* _Your task_
Nothing but the pictures gets dropped; retype every entry exactly.

[Saved entries]
:::
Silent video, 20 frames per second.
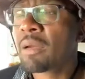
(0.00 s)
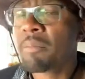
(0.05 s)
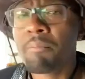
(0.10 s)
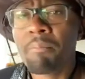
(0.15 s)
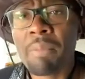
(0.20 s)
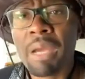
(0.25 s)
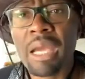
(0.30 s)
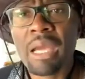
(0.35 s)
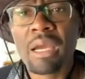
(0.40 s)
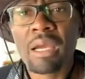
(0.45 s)

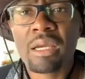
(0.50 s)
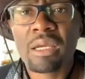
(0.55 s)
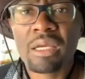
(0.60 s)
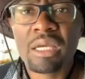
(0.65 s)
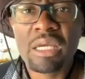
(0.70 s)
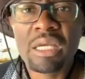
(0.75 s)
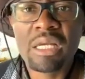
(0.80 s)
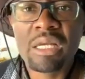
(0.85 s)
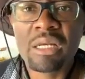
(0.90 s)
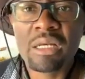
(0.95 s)
mais
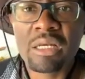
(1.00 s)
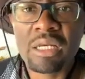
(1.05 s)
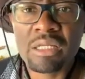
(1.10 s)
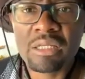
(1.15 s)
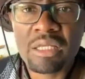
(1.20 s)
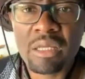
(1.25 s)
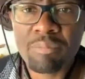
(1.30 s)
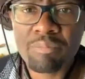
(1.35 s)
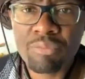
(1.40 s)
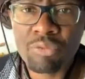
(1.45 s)
il
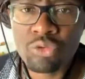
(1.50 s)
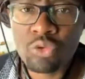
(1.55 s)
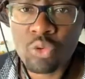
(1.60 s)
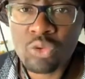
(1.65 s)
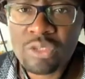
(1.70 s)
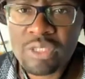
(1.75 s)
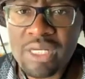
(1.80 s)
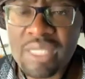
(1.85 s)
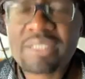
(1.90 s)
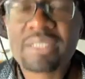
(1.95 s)
était plutôt
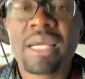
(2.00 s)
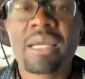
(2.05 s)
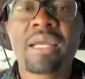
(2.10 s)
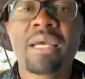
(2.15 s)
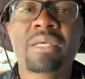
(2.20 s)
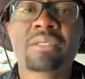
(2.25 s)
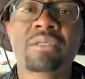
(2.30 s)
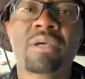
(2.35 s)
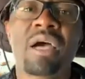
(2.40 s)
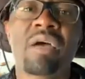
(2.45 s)
très à
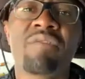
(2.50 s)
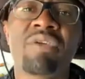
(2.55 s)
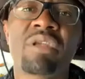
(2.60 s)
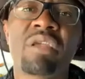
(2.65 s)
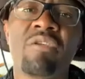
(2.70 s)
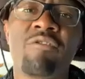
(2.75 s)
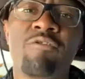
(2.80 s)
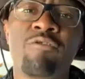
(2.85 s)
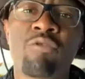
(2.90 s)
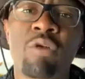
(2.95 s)
l'aise avec
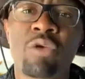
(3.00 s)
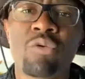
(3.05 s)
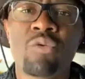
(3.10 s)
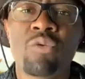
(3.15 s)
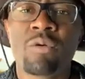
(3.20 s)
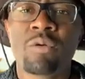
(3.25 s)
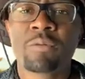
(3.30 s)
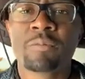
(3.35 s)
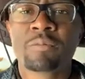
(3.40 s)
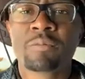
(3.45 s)
les voyous.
:::
* _Answer to the exercise_
Silent video, 20 frames per second.
(0.00 s)
(0.05 s)
(0.10 s)
(0.15 s)
(0.20 s)
(0.25 s)
(0.30 s)
(0.35 s)
(0.40 s)
(0.45 s)

(0.50 s)
(0.55 s)
(0.60 s)
(0.65 s)
(0.70 s)
(0.75 s)
(0.80 s)
(0.85 s)
(0.90 s)
(0.95 s)
mais
(1.00 s)
(1.05 s)
(1.10 s)
(1.15 s)
(1.20 s)
(1.25 s)
(1.30 s)
(1.35 s)
(1.40 s)
(1.45 s)
il
(1.50 s)
(1.55 s)
(1.60 s)
(1.65 s)
(1.70 s)
(1.75 s)
(1.80 s)
(1.85 s)
(1.90 s)
(1.95 s)
était plutôt
(2.00 s)
(2.05 s)
(2.10 s)
(2.15 s)
(2.20 s)
(2.25 s)
(2.30 s)
(2.35 s)
(2.40 s)
(2.45 s)
très à
(2.50 s)
(2.55 s)
(2.60 s)
(2.65 s)
(2.70 s)
(2.75 s)
(2.80 s)
(2.85 s)
(2.90 s)
(2.95 s)
l'aise avec
(3.00 s)
(3.05 s)
(3.10 s)
(3.15 s)
(3.20 s)
(3.25 s)
(3.30 s)
(3.35 s)
(3.40 s)
(3.45 s)
les voyous.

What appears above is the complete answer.